But I did not forget, and remembered every word later, when I heard his laughter on Armistice night.

A despatch-rider stood outside the door in his muddy overalls and Brand went to get his message. It was from Pierre Nesle.

“I am mad with joy that you have found Marthe! Alas! I cannot get back for a week. Tell her that I am still her devoted comrade and loving brother.—Pierre.” Brand handed me the slip and said, “Poor devil!” I went back to my billet in Madame Chéri’s house, and she made no allusion to our conversation in the afternoon, but was anxious, I thought, to assure me of her friendship by special little courtesies, as when she lighted my candle and carried it upstairs before saying good-night. Hélène was learning English fast and furiously, and with her arm round her mother’s waist said, “Sleep well, sir, and very good dreams to you!” which I imagine was a sentence out of her text-book.


XV

They were great days—in the last two weeks before the Armistice! For me, and for many men, they were days of exultation, wild adventure, pity, immense hope, tremendous scenes uplifted by a sense of victory; though for others, the soldiers who did the dirty work, brought up lorry columns through the mud of the old battlefields far behind our new front line, carried on still with the hard old drudgery of war, they were days not marked out by any special jubilation, or variety, or hope, but just like all the others that had gone before since first they came to France.

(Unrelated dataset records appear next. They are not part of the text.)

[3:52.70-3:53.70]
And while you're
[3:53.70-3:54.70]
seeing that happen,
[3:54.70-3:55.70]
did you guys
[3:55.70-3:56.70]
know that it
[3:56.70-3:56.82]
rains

I remember little scenes and pictures of those last two weeks as they pass through my mind like a him drama; episodes of tragedy or triumph which startled my imagination, a pageantry of men who had victory in their eyes, single figures who spoke to me, told me unforgettable things, and the last dead bodies who fell at the very gate of peace.

One of the last dead bodies I saw in the war was in the city of Valenciennes, which we entered on the morning of November 3rd. Our guns had spared the city which was full of people, but the railway station was an elaborate ruin of twisted iron and broken glass. Rails were torn up and sleepers burnt. Our airmen, flying low day after day during the German retreat, had flung down bombs, which had torn the fronts off the booking-offices and made match-wood of the signal-boxes and sheds. For German soldiers detraining here it had been a hellish place, and the fire of our flying-men had been deadly accurate. I walked through the ruin out into the station square. It was empty of all life, but one human figure was there all alone. It was the dead body of a young German soldier, lying with outstretched arms, on his back, in a pool of blood. His figure formed a cross there on the cobblestones, and seemed to me a symbol of all that youth which had been sacrificed by powers of monstrous evil. His face was still handsome in death, the square, rough-hewn face of a young peasant.

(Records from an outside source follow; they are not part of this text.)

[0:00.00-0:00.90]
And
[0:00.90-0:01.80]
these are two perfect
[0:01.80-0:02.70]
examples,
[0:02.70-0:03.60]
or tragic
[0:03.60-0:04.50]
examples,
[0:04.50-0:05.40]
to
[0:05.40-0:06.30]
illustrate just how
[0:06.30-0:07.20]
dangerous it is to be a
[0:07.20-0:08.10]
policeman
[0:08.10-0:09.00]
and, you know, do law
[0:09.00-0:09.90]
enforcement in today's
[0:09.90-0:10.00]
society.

There was the tap-tap-tap of a German machine-gun somewhere on the right of the square. As I walked forward all my senses were alert to the menace of death. It would be foolish, I thought, to be killed at the end of the war—for surely the end was very near? And then I had a sudden sharp thought that perhaps it would be well if this happened. Why should I live when so many had died? The awful job was done, and my small part in it. I had seen it through from start to finish, for it was finished but for a few days of waiting. It might be better to end with it, for all that came afterwards would be anticlimax. I remember raising my head and looking squarely round at that staccato hammering of the German machine-gun, with an intense desire that a bullet might come my way. But I went on untouched into the town.... As in Courtrai, a fury of gun-fire overhead kept the people in their houses. Our field batteries were firing over the city and the enemy was answering. Here and there I saw a face peering out of a broken window, and then a door opened, and a man and woman appeared behind it with two thin children. The woman thrust out a skinny hand and grasped mine, and began to weep. She talked passionately, with a strange mingling of rage and grief.